While we might in our brains have a larger concept of, say, 10,000, or pi or 'scroll left,' it's all a rapidly iterated and refreshed set of yes/no questions for the computer.

The computer keeps track of the values for these questions with a whole bunch of spots where there is no voltage for a no and a certain voltage for a yes. They're like on/off switches for your bedroom lights, only they are turned on and off with electrical signals instead of fingers.

You can imagine with tasks of any complexity or sophistication, the number of switches quickly become huge and cumbersome. As others have mentioned, they used to be relays or tubes that were nearly as large as actual light switches.

Then they discovered transistors that were made of semiconductors. And the properties of these semiconductors made it possible to simply use an electrical current. A tiny piece of the semiconductor can hold that charge value [ie, none or some, yes or no] until another current comes along and changes it.
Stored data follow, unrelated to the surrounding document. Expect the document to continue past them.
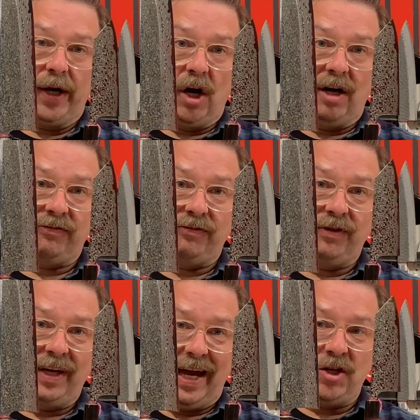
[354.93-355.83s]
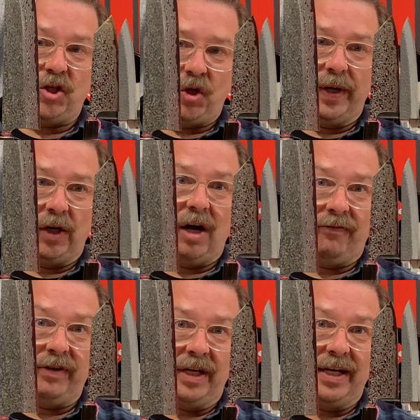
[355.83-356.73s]
off, and showing off
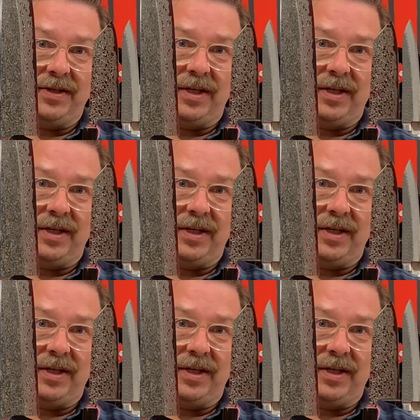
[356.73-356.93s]
he is.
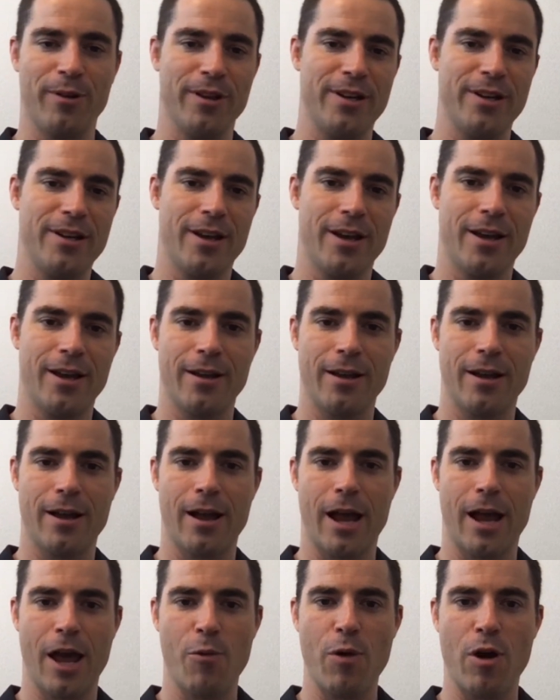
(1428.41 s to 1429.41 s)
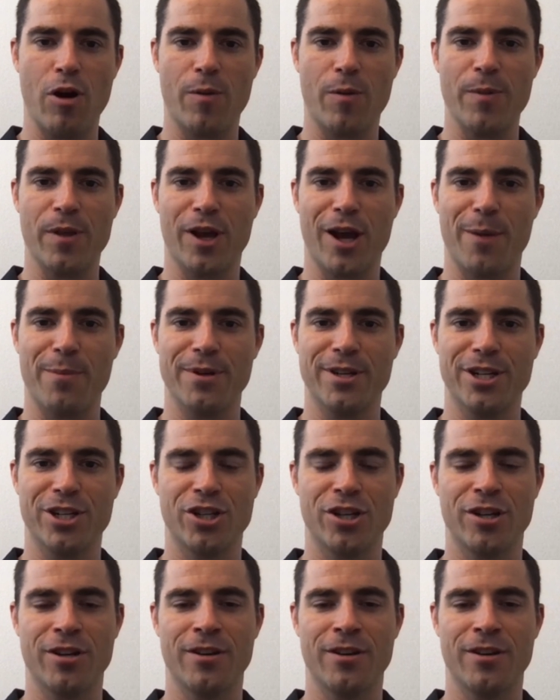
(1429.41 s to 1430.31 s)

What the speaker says: And I welcome the competition.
Now all those switches can be replaced with tiny tiny little blobs of that semiconductor material specially arranged to serve as tiny tiny switches, and they can be packed really close together. Again, as others have said, billions and billions in the same space that used to be one switch or vacuum tube.
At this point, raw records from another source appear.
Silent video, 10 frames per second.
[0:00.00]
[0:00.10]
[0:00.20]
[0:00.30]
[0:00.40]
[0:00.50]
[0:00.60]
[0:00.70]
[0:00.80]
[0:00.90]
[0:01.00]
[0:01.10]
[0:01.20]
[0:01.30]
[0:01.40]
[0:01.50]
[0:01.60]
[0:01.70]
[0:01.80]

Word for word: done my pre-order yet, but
Here, the conceptual limits are being refined by our ability to fabricate. These switches, tiny as they are, still need to be structured in an orderly manner, so we've refined our ability to make smaller and smaller versions of the 'blob' that does the work of a transistor keeping track of the on/off yes/no values. You can't just 'make the tiniest transistors' and stick them on a motherboard, you have to make them with the right connections and arrange them so they keep useful track of those billions of values in a meaningful way to accomplish a goal.

So the work since the advent of the transistor has not so much been computing in a different way as it has been making the fabrication process smaller, more precise, and more efficient.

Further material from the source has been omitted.